Morrison, for part his part, displayed a disturbing ignorance of what Ausgrid does. He told a press conference Ausgrid provides “critical” communication services to businesses and government. Ausgrid confirmed on Friday it doesn’t provide any communications services, critical or otherwise, to business and government. It has no telco customers. Its only communications capability is for internal purposes such as checking faults. Yet Morrison’s decision could cut the sale price for NSW by up to an estimated $3 billion.
When asked what’s the problem with Ausgrid, a smug looking Morrison replied: “The only person who’s security-cleared in this room to hear the answer to that question is me.” But he said the government had been unable to come up with suitable “mitigations”. A similar security problem was solved in Singtel’s takeover of Optus’ telecommunications assets in 2001 that included an Australian defence communications satellite. The solution stipulated that only Australian staff be allowed to control sensitive functions. Malcolm Turnbull has previously noted the law provides the ultimate mitigation – Australia can take over infrastructure if a serious security problem looks like arising.
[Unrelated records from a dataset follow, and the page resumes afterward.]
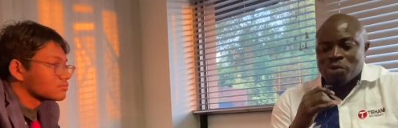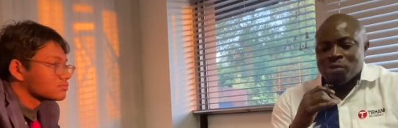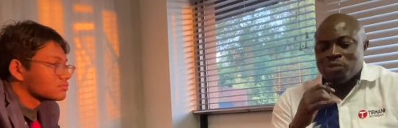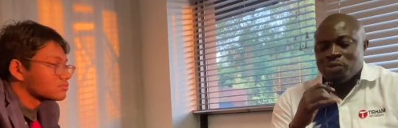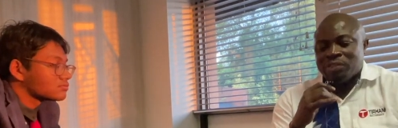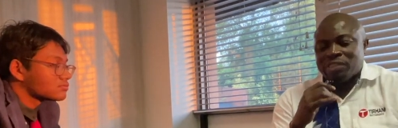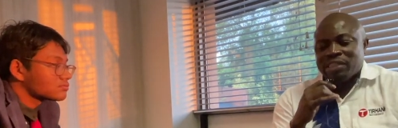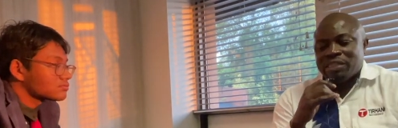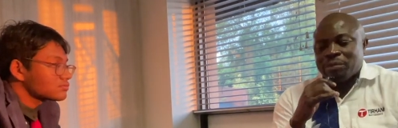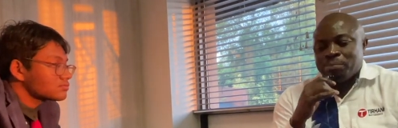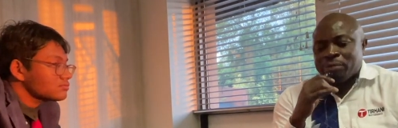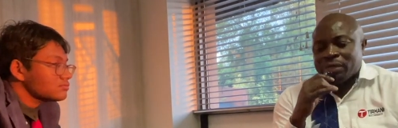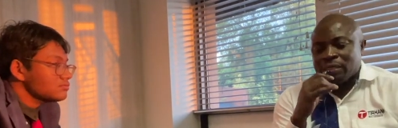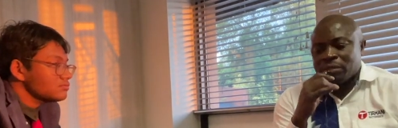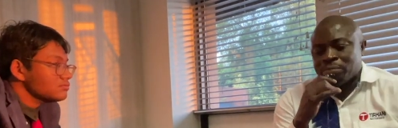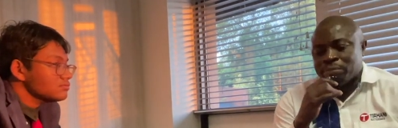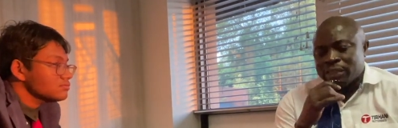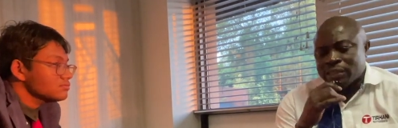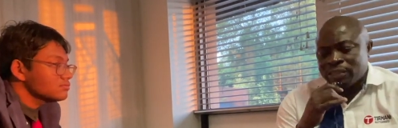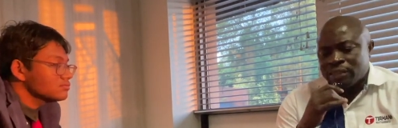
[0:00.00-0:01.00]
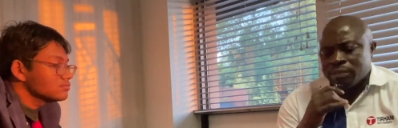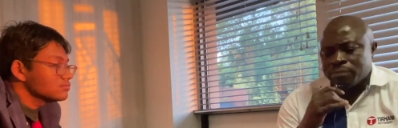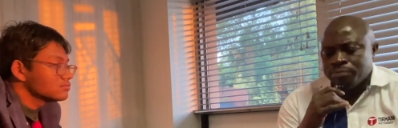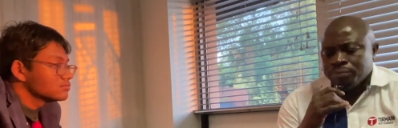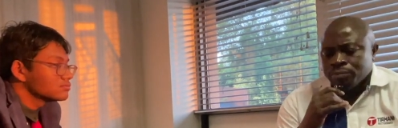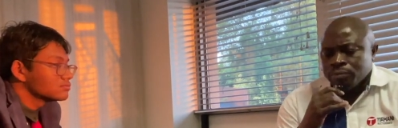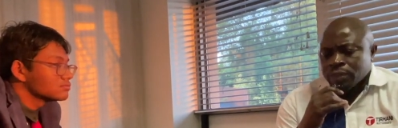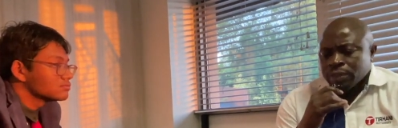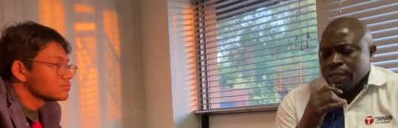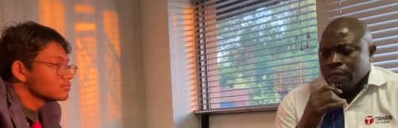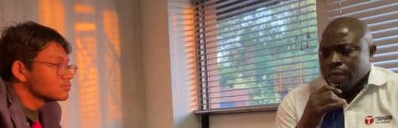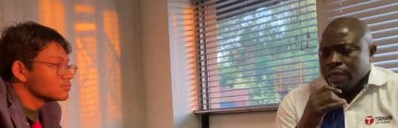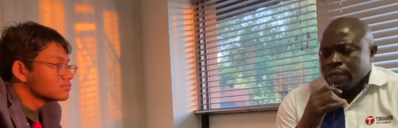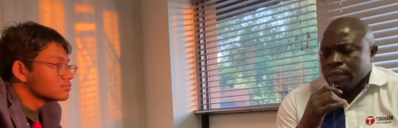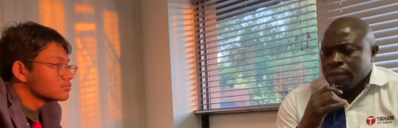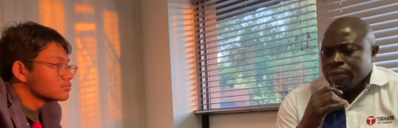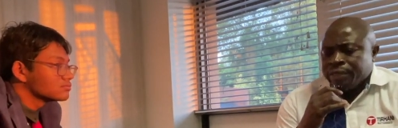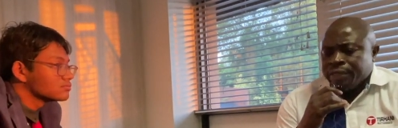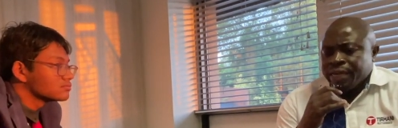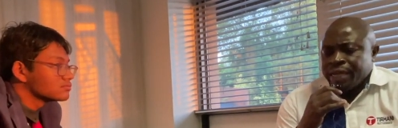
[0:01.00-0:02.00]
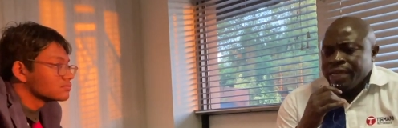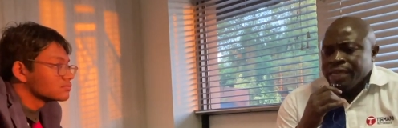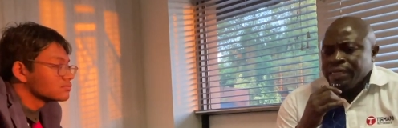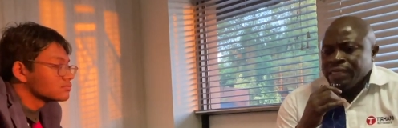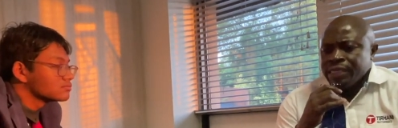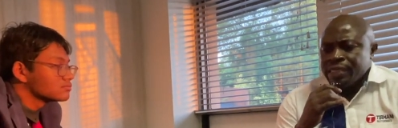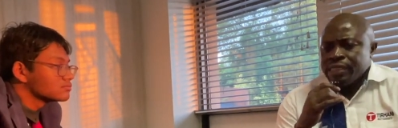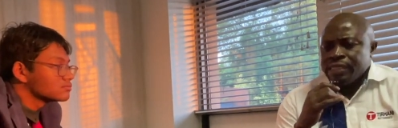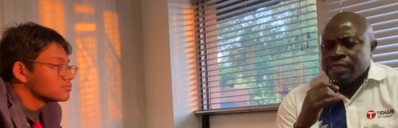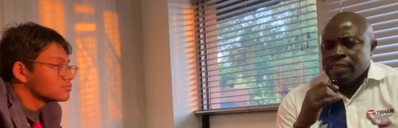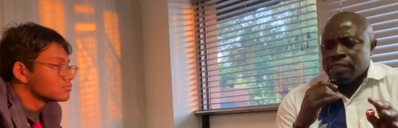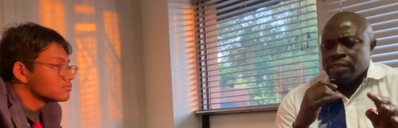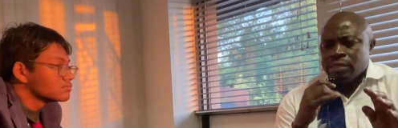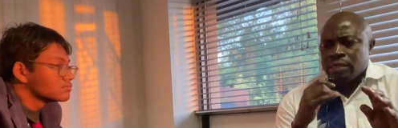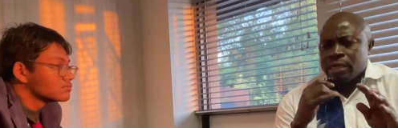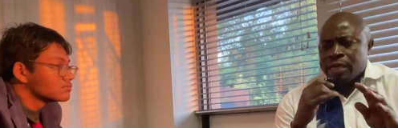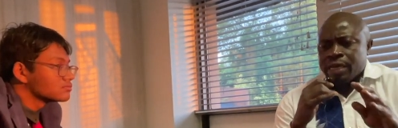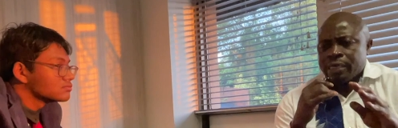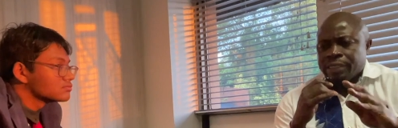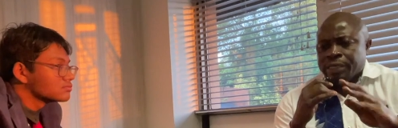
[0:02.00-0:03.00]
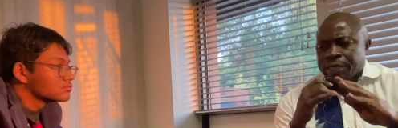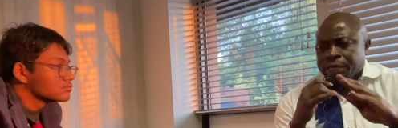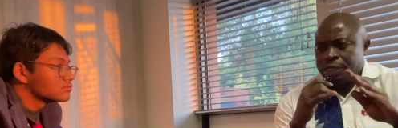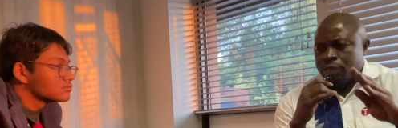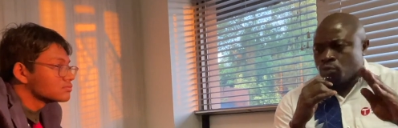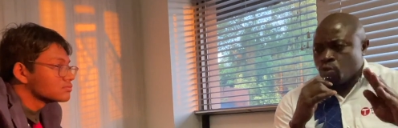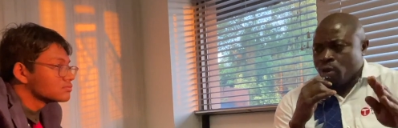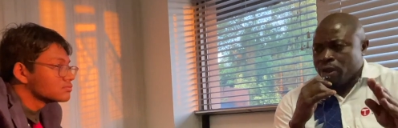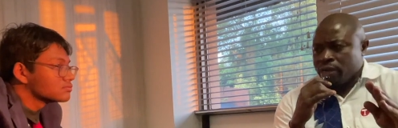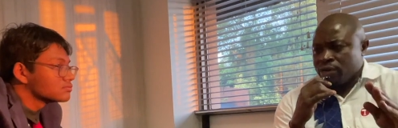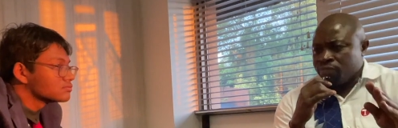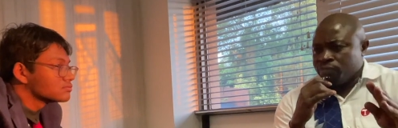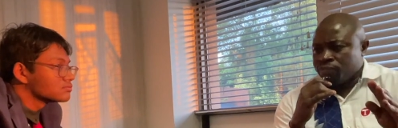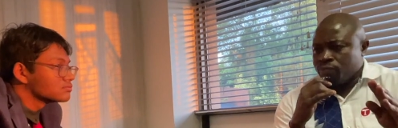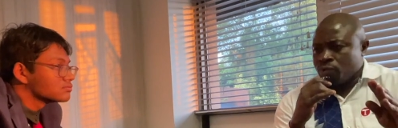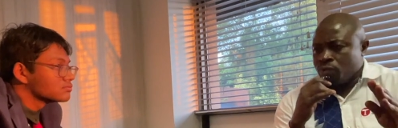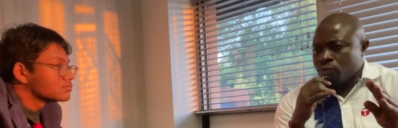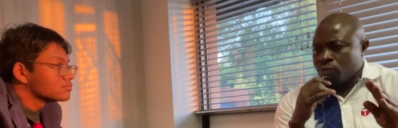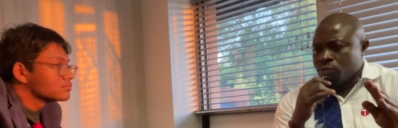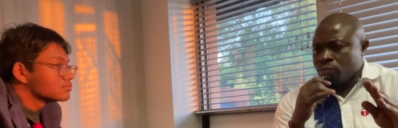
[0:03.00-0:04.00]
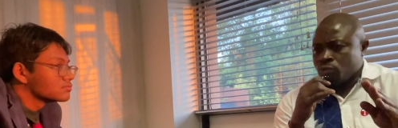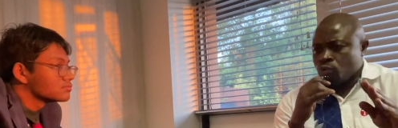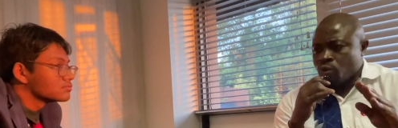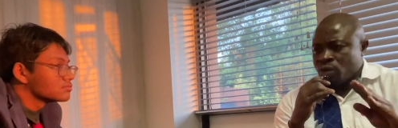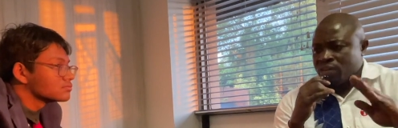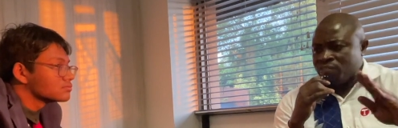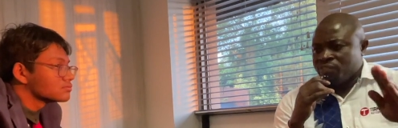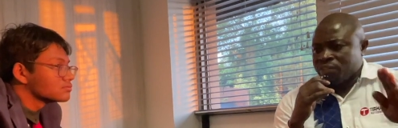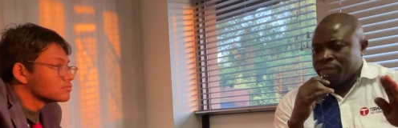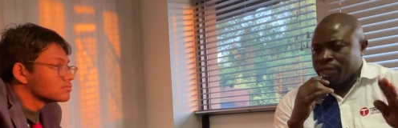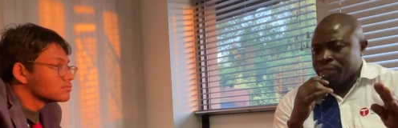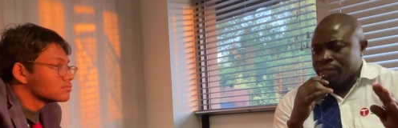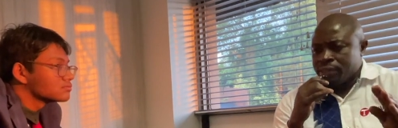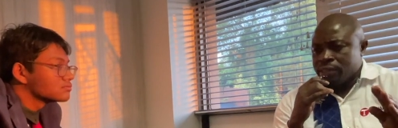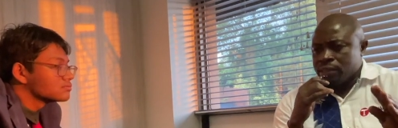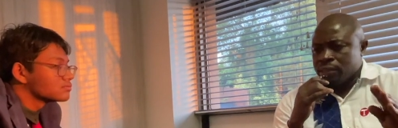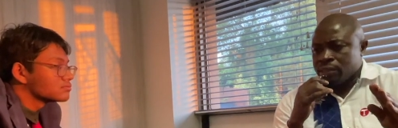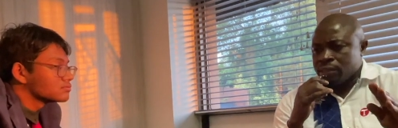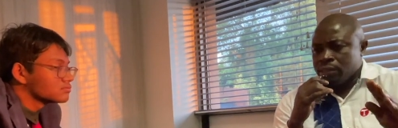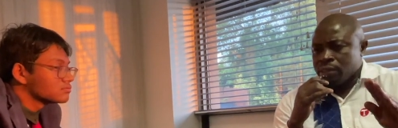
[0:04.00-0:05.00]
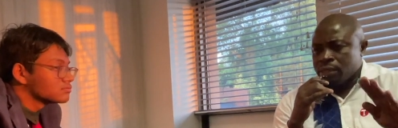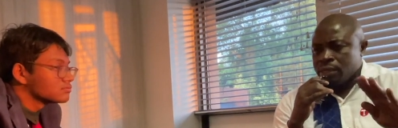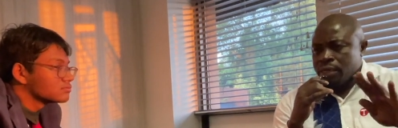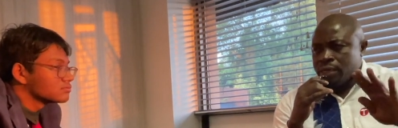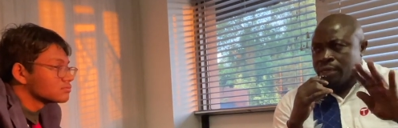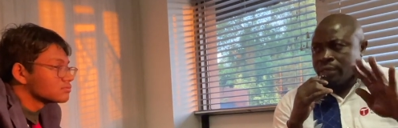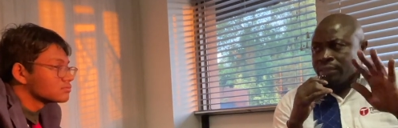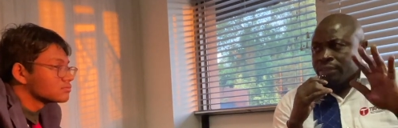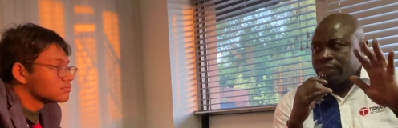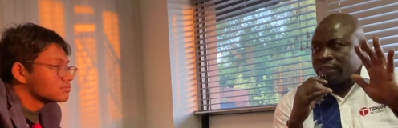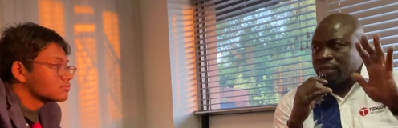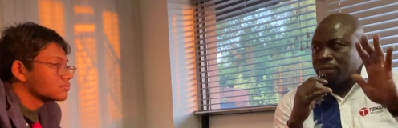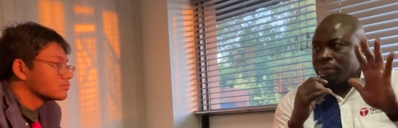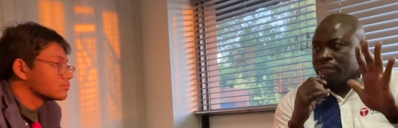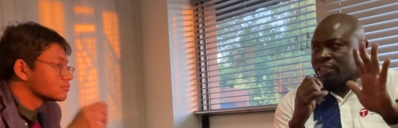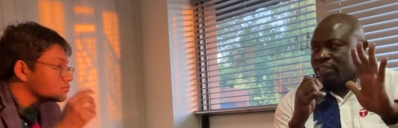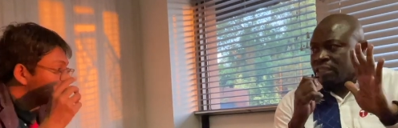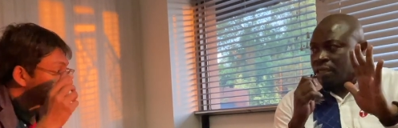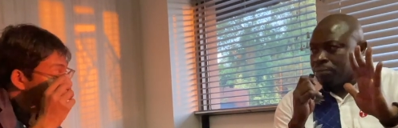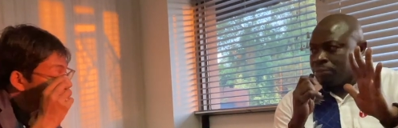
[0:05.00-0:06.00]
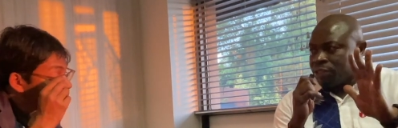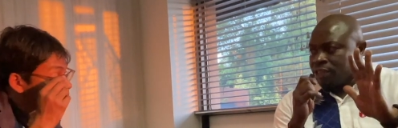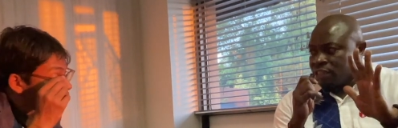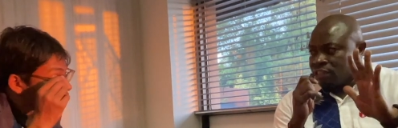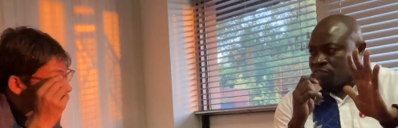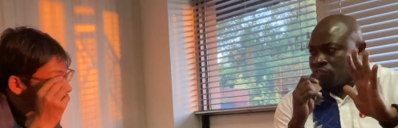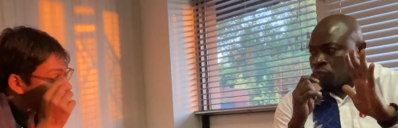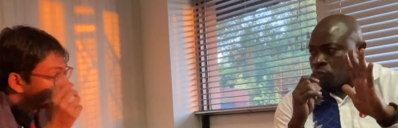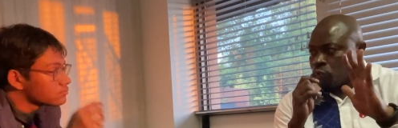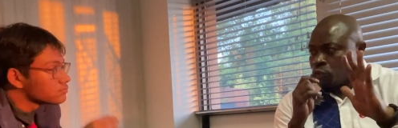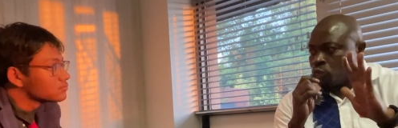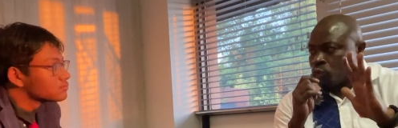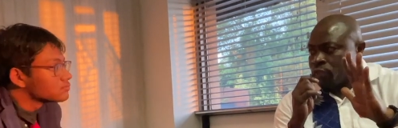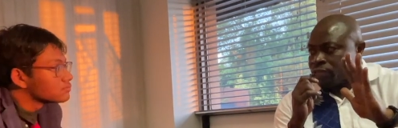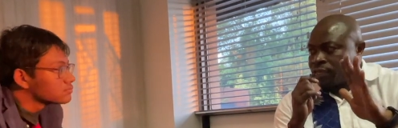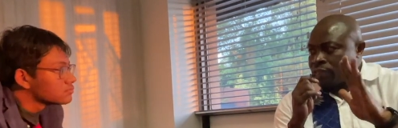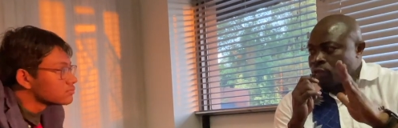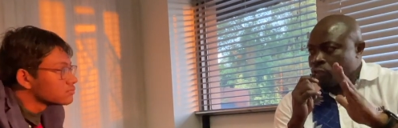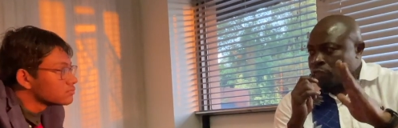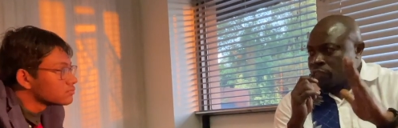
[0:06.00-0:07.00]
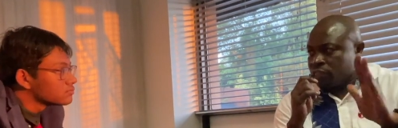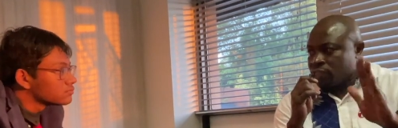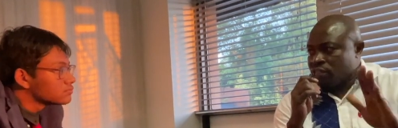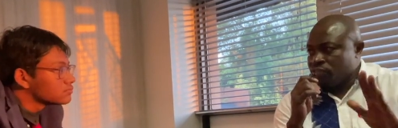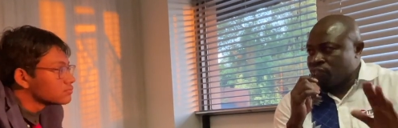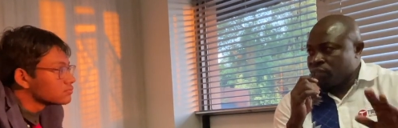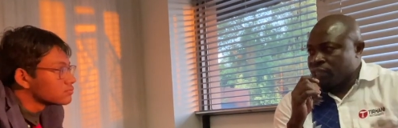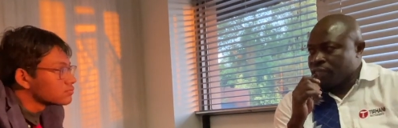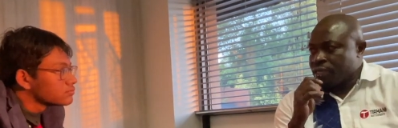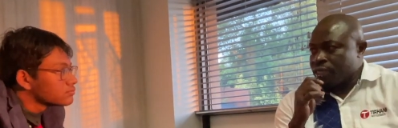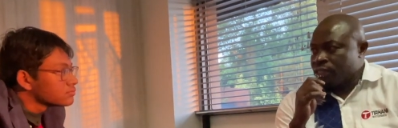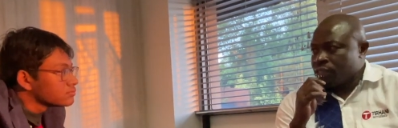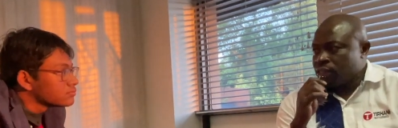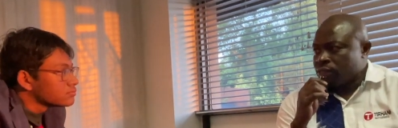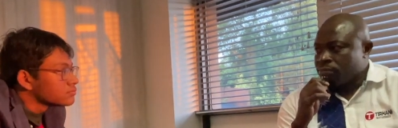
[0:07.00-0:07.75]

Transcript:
Speaker 1: to the department, they need at grade twelve or twelfth grade, seven subjects for you to get your certificate.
It’s early days of course and new PMs tend to have their doctrines thrust upon them by events rather than impressing themselves upon the world. Even so, when the time comes, the PM’s foreign and strategic policy regime needs to be driven by an internal logic that makes its positions clear to foreign business interests, that can manage strategic alliances and rivalries and that can garner support at home. In short it needs identifiable substance.
The concern today is that our ‘born-to-rule’ PM and real estate agent Treasurer have none.